**What to work on**
Copy out the data that comes next, character for character, and leave the images aside.

**Material supplied**
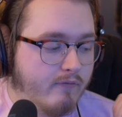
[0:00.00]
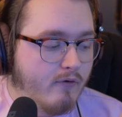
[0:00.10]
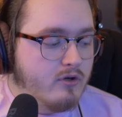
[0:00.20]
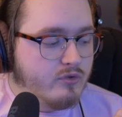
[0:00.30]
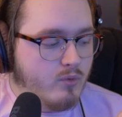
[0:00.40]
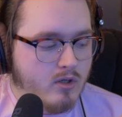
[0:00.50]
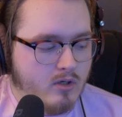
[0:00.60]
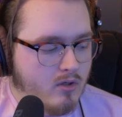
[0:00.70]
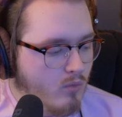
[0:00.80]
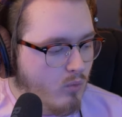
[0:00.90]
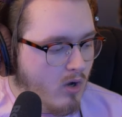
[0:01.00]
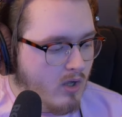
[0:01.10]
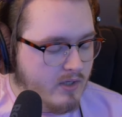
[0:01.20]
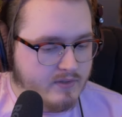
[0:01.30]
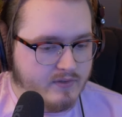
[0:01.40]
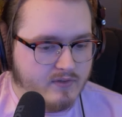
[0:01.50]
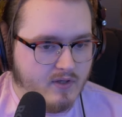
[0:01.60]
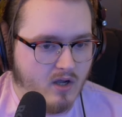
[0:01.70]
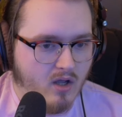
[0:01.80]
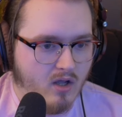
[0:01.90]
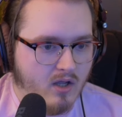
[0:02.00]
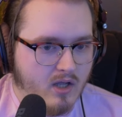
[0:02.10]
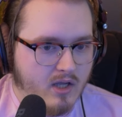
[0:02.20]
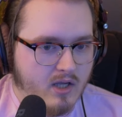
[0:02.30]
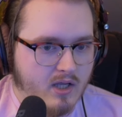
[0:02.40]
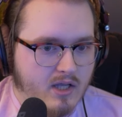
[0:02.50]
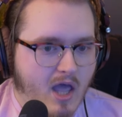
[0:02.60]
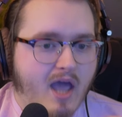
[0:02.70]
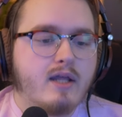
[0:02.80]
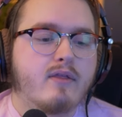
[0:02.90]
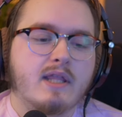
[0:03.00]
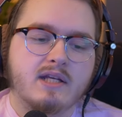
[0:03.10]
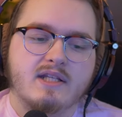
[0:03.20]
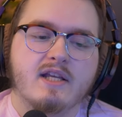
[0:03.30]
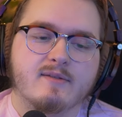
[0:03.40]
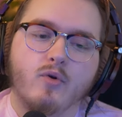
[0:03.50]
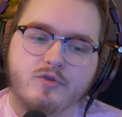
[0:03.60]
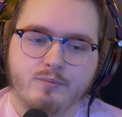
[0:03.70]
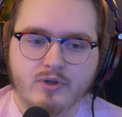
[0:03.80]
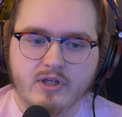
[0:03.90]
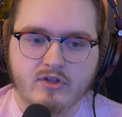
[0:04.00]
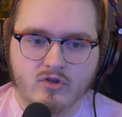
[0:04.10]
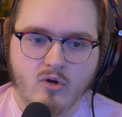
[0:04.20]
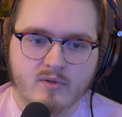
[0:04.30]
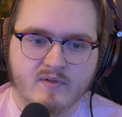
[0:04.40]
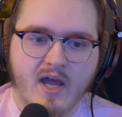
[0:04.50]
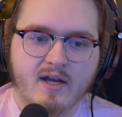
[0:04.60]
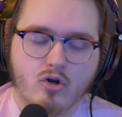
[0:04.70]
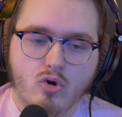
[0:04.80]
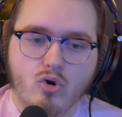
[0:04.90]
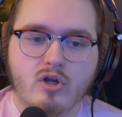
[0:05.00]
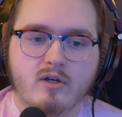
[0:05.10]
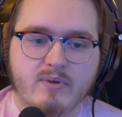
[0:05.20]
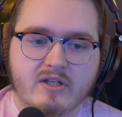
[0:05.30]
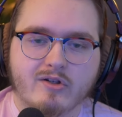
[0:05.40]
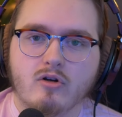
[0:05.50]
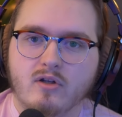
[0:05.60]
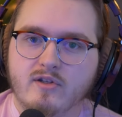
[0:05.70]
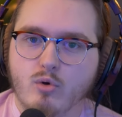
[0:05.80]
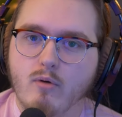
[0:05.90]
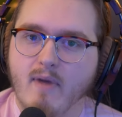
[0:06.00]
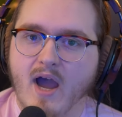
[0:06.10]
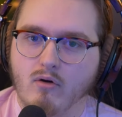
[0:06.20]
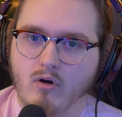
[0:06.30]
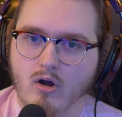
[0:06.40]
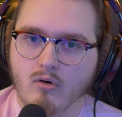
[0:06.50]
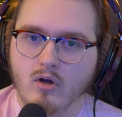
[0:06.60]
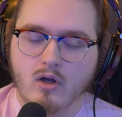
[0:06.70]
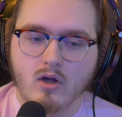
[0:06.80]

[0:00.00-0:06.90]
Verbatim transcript: The first one was uh, anything that takes multiple keystrokes that could be turned into a macro.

**Response below**
[0:00.00]
[0:00.10]
[0:00.20]
[0:00.30]
[0:00.40]
[0:00.50]
[0:00.60]
[0:00.70]
[0:00.80]
[0:00.90]
[0:01.00]
[0:01.10]
[0:01.20]
[0:01.30]
[0:01.40]
[0:01.50]
[0:01.60]
[0:01.70]
[0:01.80]
[0:01.90]
[0:02.00]
[0:02.10]
[0:02.20]
[0:02.30]
[0:02.40]
[0:02.50]
[0:02.60]
[0:02.70]
[0:02.80]
[0:02.90]
[0:03.00]
[0:03.10]
[0:03.20]
[0:03.30]
[0:03.40]
[0:03.50]
[0:03.60]
[0:03.70]
[0:03.80]
[0:03.90]
[0:04.00]
[0:04.10]
[0:04.20]
[0:04.30]
[0:04.40]
[0:04.50]
[0:04.60]
[0:04.70]
[0:04.80]
[0:04.90]
[0:05.00]
[0:05.10]
[0:05.20]
[0:05.30]
[0:05.40]
[0:05.50]
[0:05.60]
[0:05.70]
[0:05.80]
[0:05.90]
[0:06.00]
[0:06.10]
[0:06.20]
[0:06.30]
[0:06.40]
[0:06.50]
[0:06.60]
[0:06.70]
[0:06.80]

[0:00.00-0:06.90]
Verbatim transcript: The first one was uh, anything that takes multiple keystrokes that could be turned into a macro.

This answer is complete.